EPS was $0.67 last quarter. This was favorably impacted by a couple of items in the quarter that Kevin will walk through in detail. These items include a benefit for taxes that contributed $0.14 to EPS and a benefit for changes that we made to our Japan pension program that contributed $0.08 to EPS. Neither of these items was comprehended in the guidance we had provided. In any event, we delivered a solid EPS result that exceeded the midpoint of our guidance by $0.05, even allowing for these items.
We also generated a lot of cash in the quarter, with free cash flow in excess of $1 billion. Kevin will describe how our opportunistic purchases of capacity over the past few years are now benefiting us on this front.

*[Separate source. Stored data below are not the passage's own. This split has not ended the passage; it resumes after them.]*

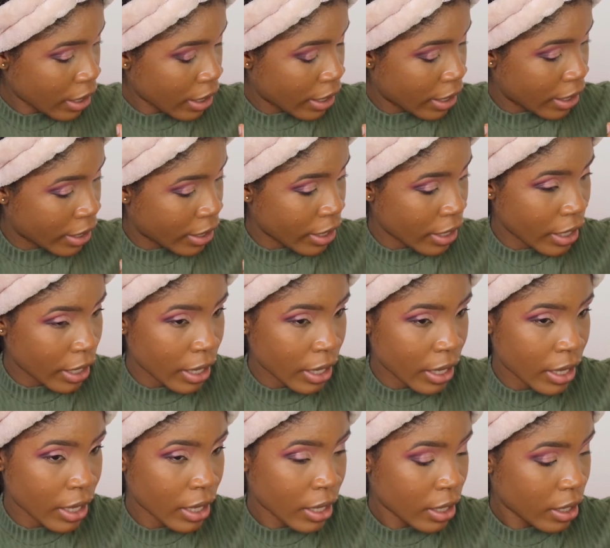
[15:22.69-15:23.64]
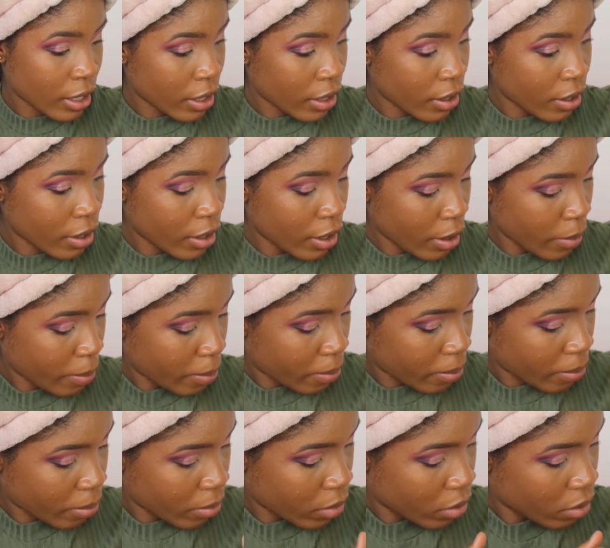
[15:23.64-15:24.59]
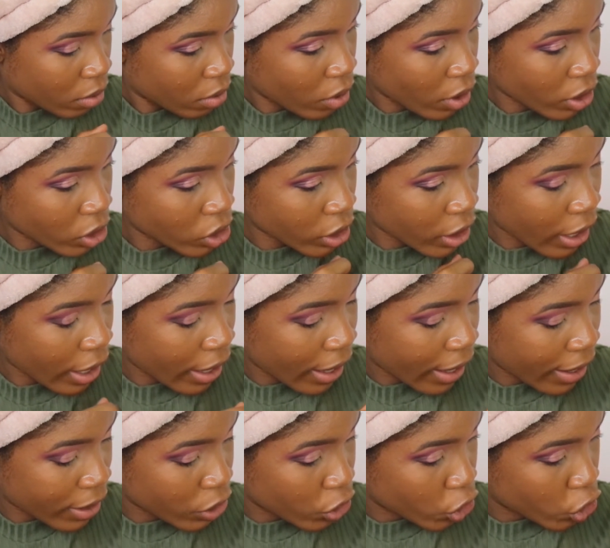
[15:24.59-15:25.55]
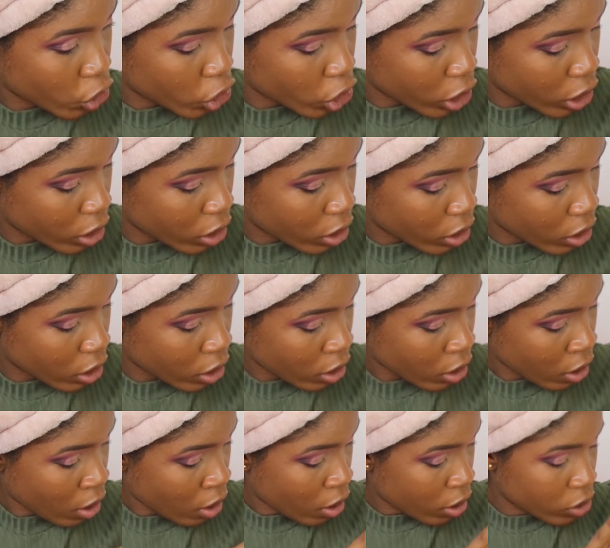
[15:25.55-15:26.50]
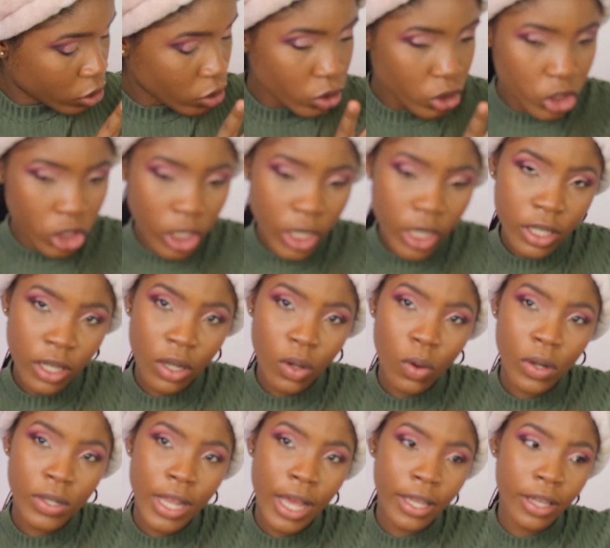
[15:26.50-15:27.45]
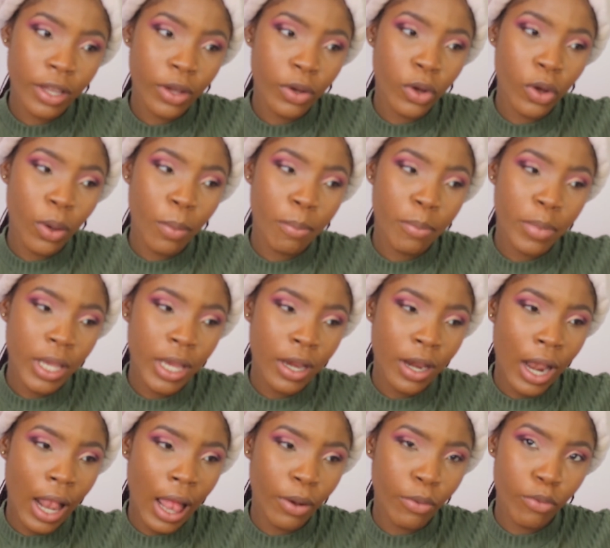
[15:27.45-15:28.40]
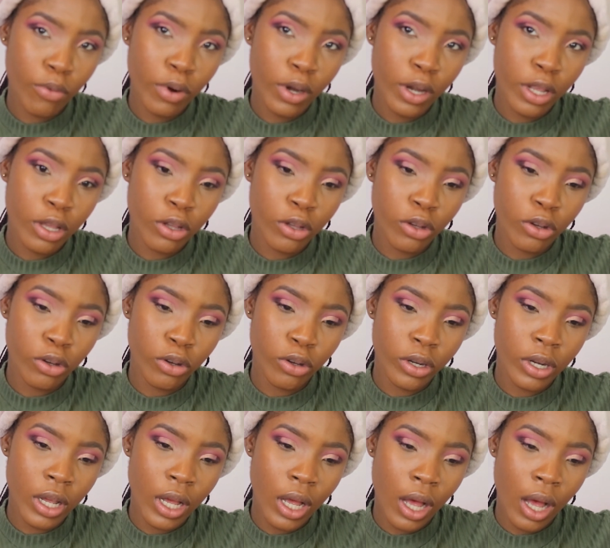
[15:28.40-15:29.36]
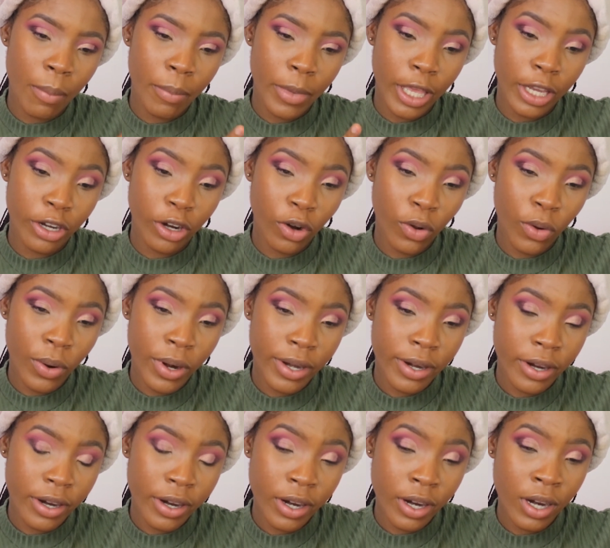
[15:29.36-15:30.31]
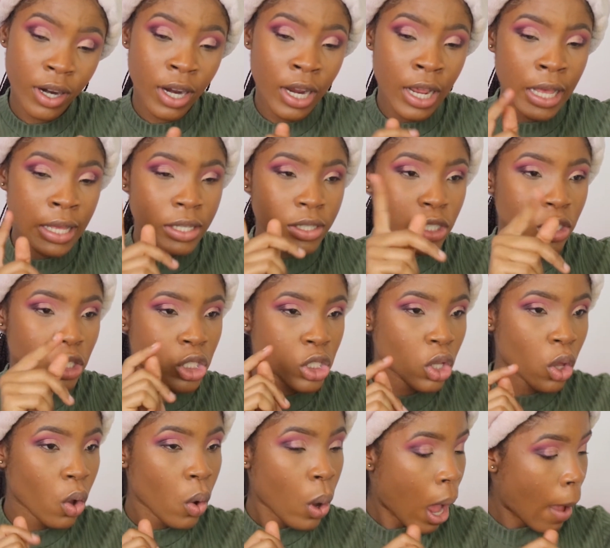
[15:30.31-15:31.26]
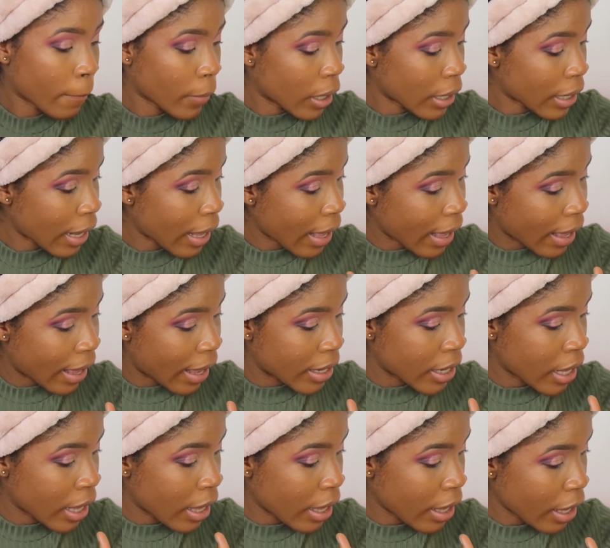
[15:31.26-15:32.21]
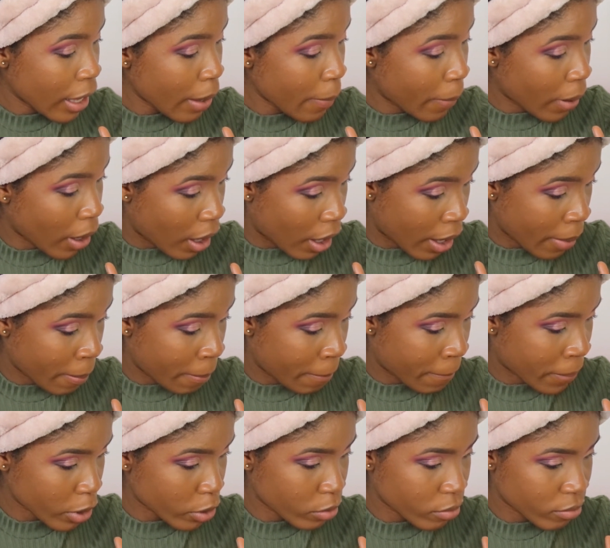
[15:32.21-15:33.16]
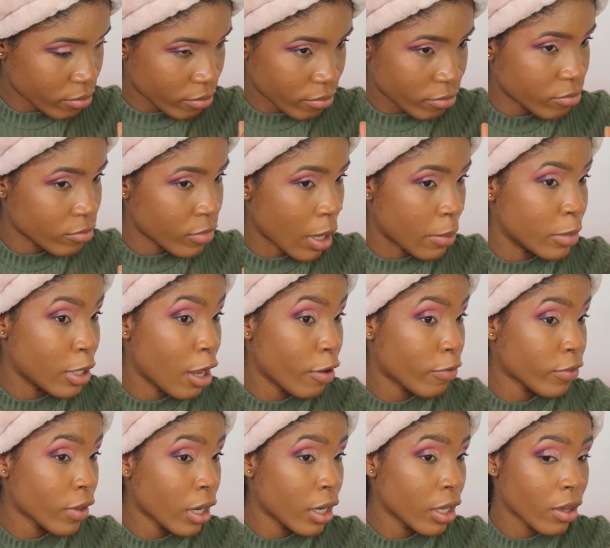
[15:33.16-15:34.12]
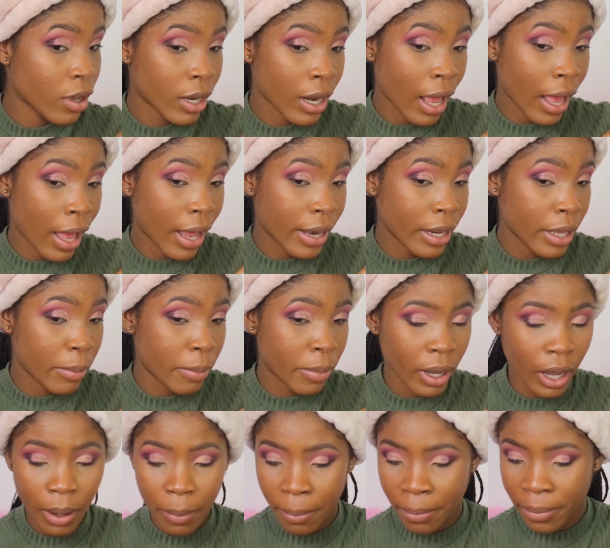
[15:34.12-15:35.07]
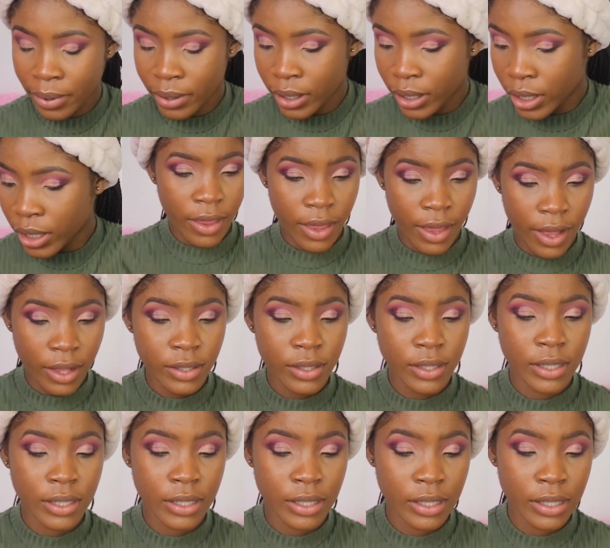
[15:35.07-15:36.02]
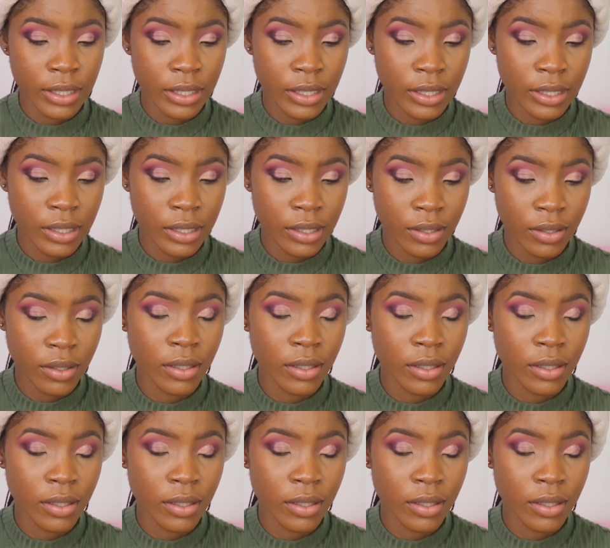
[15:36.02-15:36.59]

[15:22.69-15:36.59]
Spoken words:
Add hip, or should I add Genie? No, Genie looks like it could be a really good inner corner. So I'm gonna add hip hop. I'm definitely gonna add hip hop. Yes.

Let me now walk through the third quarter's results. Revenue of $3.39 billion declined 2% from a year ago and grew 2% sequentially. Analog revenue grew 18% from a year ago and was up 2% sequentially. The growth from a year ago was due to the acquisition of National Semiconductor late in the year-ago quarter. Therefore, the revenue comparison only included a week or so of this revenue in the year-ago quarter. The sequential growth was primarily driven by growth in High Volume Analog & Logic, as well as Power Management, offsetting declines in High Performance Analog and Silicon Valley Analog.
I should note that we will soon complete our IT systems integration work at SVA and will begin this quarter to implement a consignment inventory program with distribution on the SVA portfolio. As you will recall, we began to implement a consignment inventory program with distribution in 2008, and our experience has been good in that it creates supply chain efficiencies. In short, it allows the distributors' resources to be better optimized on revenue creation for TI products as a result of fewer resources being tied up in inventory carrying costs. For TI, we believe it translates to higher share at our distributors.
Revenue per products that are on consignment gets recognized as the distributors pull the products from the hub shortly before they ship to their customers. This means that as we convert part of the SVA portfolio to consignment, revenue recognition for these products will flip out about 2 or 3 months as distributors work down their existing inventory and then start pulling from the consignment hub. In total, about $100 million of SVA revenue will be impacted as we move these products to consignment support over a 2 to 3-quarter period. Since we recognize revenue on a sell-in basis to distribution, during this conversion process, the SVA revenue growth will be negatively impacted. Of course, this is only a timing consideration and will have no effect on resales. It will have minimal impact on TI's overall growth rate. However, it will have a more meaningful impact on SVA growth over this conversion period.